Cyber security researcher “Peter Geissler” has disclosed a vulnerability and exploit chain which could be used to achieve remote code execution on approximately 100 different models of Lexmark printers. According to Geissler, the exploit chain takes advantage of “a couple of seemingly harmless harmless/isolated functionalities”. The exploit chain first leverages an arbitrary file upload vulnerability to upload a privilege escalation payload to the device, then exploits an SSRF vulnerability, which triggers the privilege escalation payload and finally produces a reverse shell. The vulnerability is being tracked (only the SSRF component) as CVE-2023-23560 and was addressed by Lexmark in a security alert. Lexmark recommends customers obtain updated firmware by contacting Lexmark support. Vulnerabilities like this can be particularly worrisome as printers are often forgotten about as IT inventory and rarely ever receive software / firmware updates.

Binwalk Path Traversal Resulting in Remote Code Execution

Security researcher “Quentin Kaiser”, working with ONEKEY research, has disclosed an obscure vulnerability in the popular reverse engineering tool “Binwalk” which has been latent in the tool since 2017. The vulnerability affects the Professional File System (“PFS”) extractor module of the tool and allows for arbitrary file write when a “Binwalk” user extracts a malicious PFS file.
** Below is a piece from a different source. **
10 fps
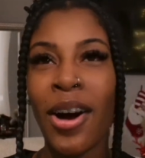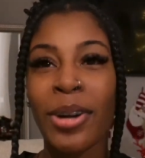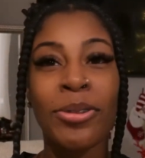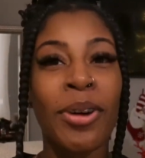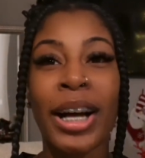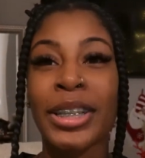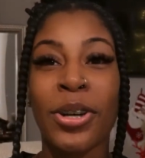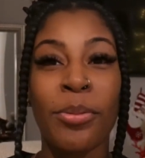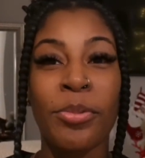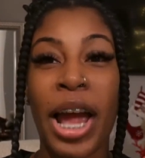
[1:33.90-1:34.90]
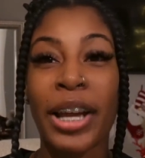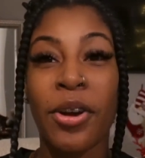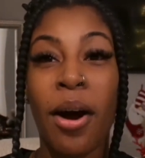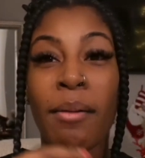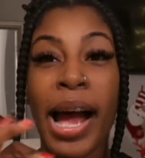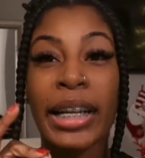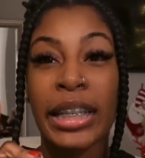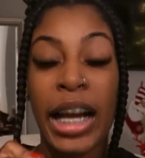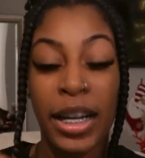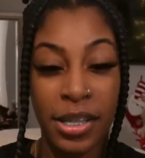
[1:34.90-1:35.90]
I don't know how she gonna react, y'all. I'm actually kind of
Binwalk’s behavior of loading plugins immediately after they are added into its plugins directory means that this vulnerability can be used to write a malicious Binwalk plugin that is written into the plugin directory and automatically executed, resulting in “environment agnostic” remote code execution. As of the writing of this roundup, Refirm Labs has not addressed the vulnerability, although ONEKEY has submitted a pull request to the tool’s GitHub repository. The vulnerability is currently being tracked as CVE-2022-4510.